En termes de difficulté, il faut signaler que les parents n’arrivent pas toujours à être présents compte tenu des multiples contraintes qui pèsent sur eux (autres enfants, obligations professionnelles). Certains parents ne parviennent pas à être aux côtés de leur enfant dans des services où on s’attend désormais à ce qu’ils soient là et où leur absence va poser un certain nombre de difficultés organisationnelles, notamment pour les soins de proximité à l’enfant.

Par ailleurs, il faut aussi noter que la relation parents-soignants est sur le fil du rasoir. C’est une relation sous tension dans la mesure où se mettent en place des jugements croisés : d’un côté de la part des parents, sur la qualité des soins, sur les actes, sur l’assurance dans les prises de décisions, et de l’autre côté le jugement des professionnels sur l’attitude des parents, leur manière de faire face dans cette situation de stress que représente l’hospitalisation, leur aptitude à faire face aux demandes de leur enfant.
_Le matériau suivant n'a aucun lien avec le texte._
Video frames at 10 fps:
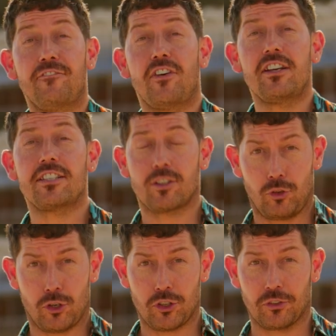The first
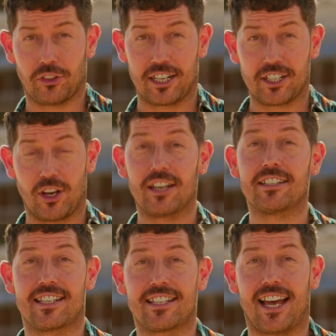crucial thing to
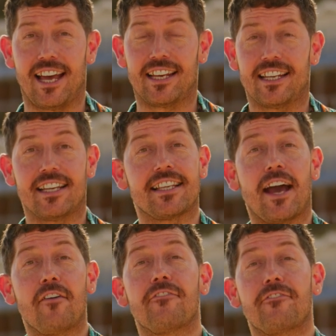understand is
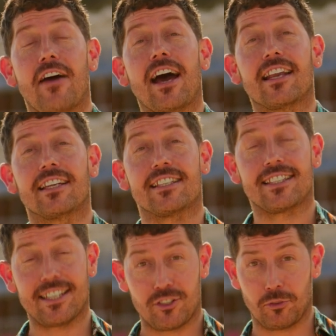how fat is
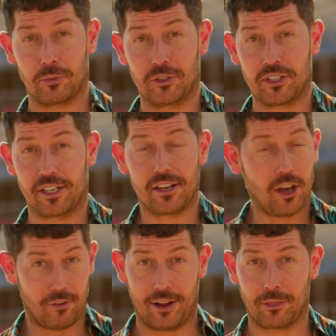distributed
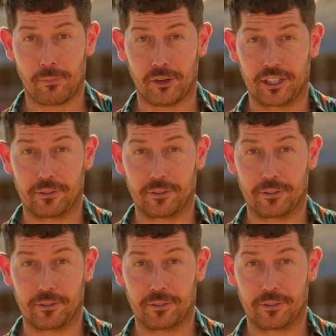around the body.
« Ce travail de socialisation des parents est en partie assumé par les infirmières mais pas toujours suffisamment reconnu à sa juste valeur. »

Selon vous, sur quoi faudrait-il agir pour que les relations entre soignants et parents soient plus harmonieuses ?

Le temps d’apprentissage mutuel ne peut se faire que sur la durée. Or, nous sommes aujourd’hui dans un contexte de raccourcissement de la durée des séjours qui limite considérablement les possibilités d’agir sur cette relation parents-soignants. Si elles disposaient d’un peu plus de temps, les équipes pourraient mieux appréhender la relation avec les parents. C’est pourtant devenu une nécessité si l’on ouvre très largement les services aux parents. Ils deviennent des acteurs à intégrer dans le travail collectif.
L’amélioration consisterait à assumer le fait qu’il faut mener cette action en direction des parents et d’aller à l’encontre de ce discours qui reste assez fort dans les services consistant à dire « on est d’abord là pour l’enfant ».

Si on ouvre les services aux parents et qu’on leur confère un rôle devenu essentiel dans les soins de proximité à l’enfant, il faut être là aussi pour les accompagner dans la réalisation de ces tâches qui ne vont pas de soi. Les parents sont confrontés à un environnement technique, à la douleur, la fatigue de l’enfant pour la réalisation de ces soins de proximité et des soins de confort.

Ce travail de socialisation des parents est en partie assumé par les infirmières mais pas toujours suffisamment reconnu à sa juste valeur. Il s’agit aujourd’hui de familiariser les parents au fonctionnement du service, aux caractéristiques de la maladie de l’enfant, et plus globalement aux caractéristiques de l’organisation hospitalière pour leur permettre de mieux se repérer dans les dédales de l’univers hospitalier.